● **WORK ITEM**: Set down the entries below exactly; drop the pictures.

● **DATASET EXTRACT**:
########################################

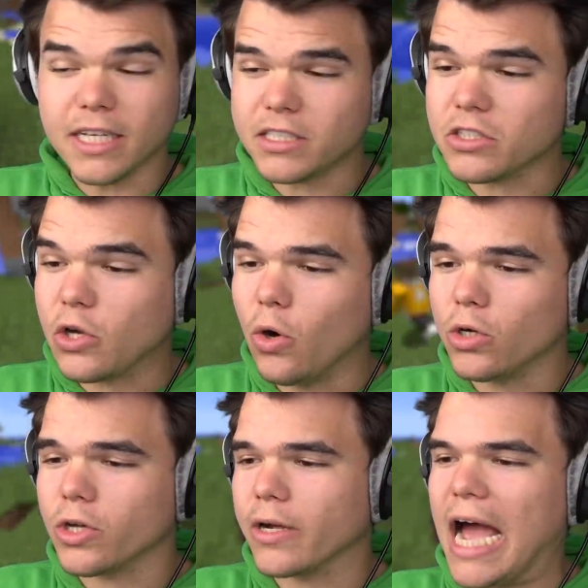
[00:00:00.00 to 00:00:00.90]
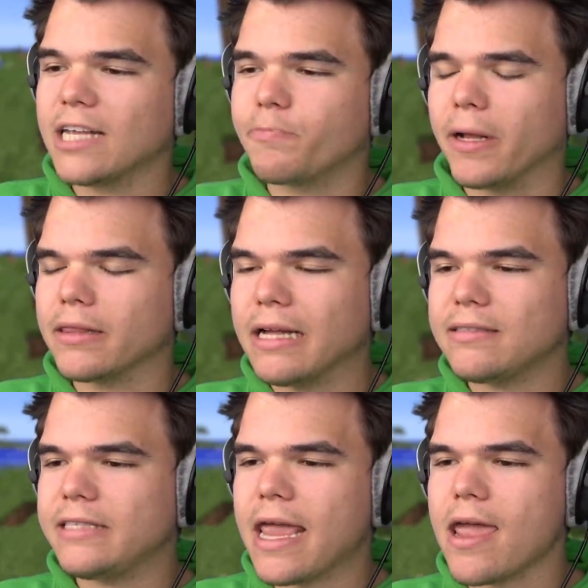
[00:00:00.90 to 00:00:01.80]
This is cool though, guys. But
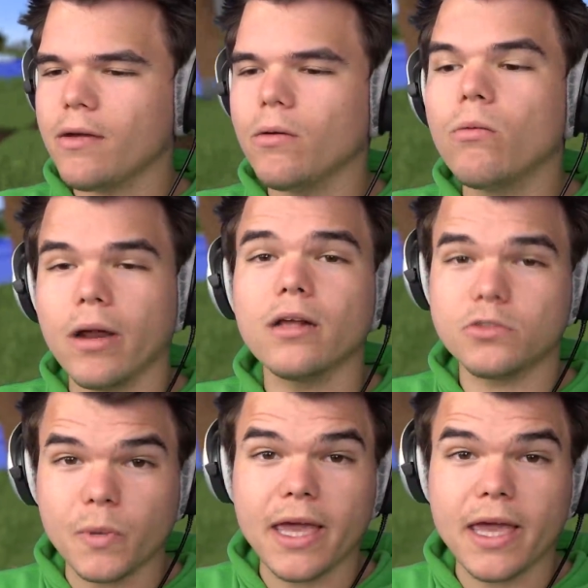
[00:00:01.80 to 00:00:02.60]
let's see what else we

########################################

● **RESULT OF THIS EXERCISE**:
[00:00:00.00 to 00:00:00.90]
[00:00:00.90 to 00:00:01.80]
This is cool though, guys. But
[00:00:01.80 to 00:00:02.60]
let's see what else we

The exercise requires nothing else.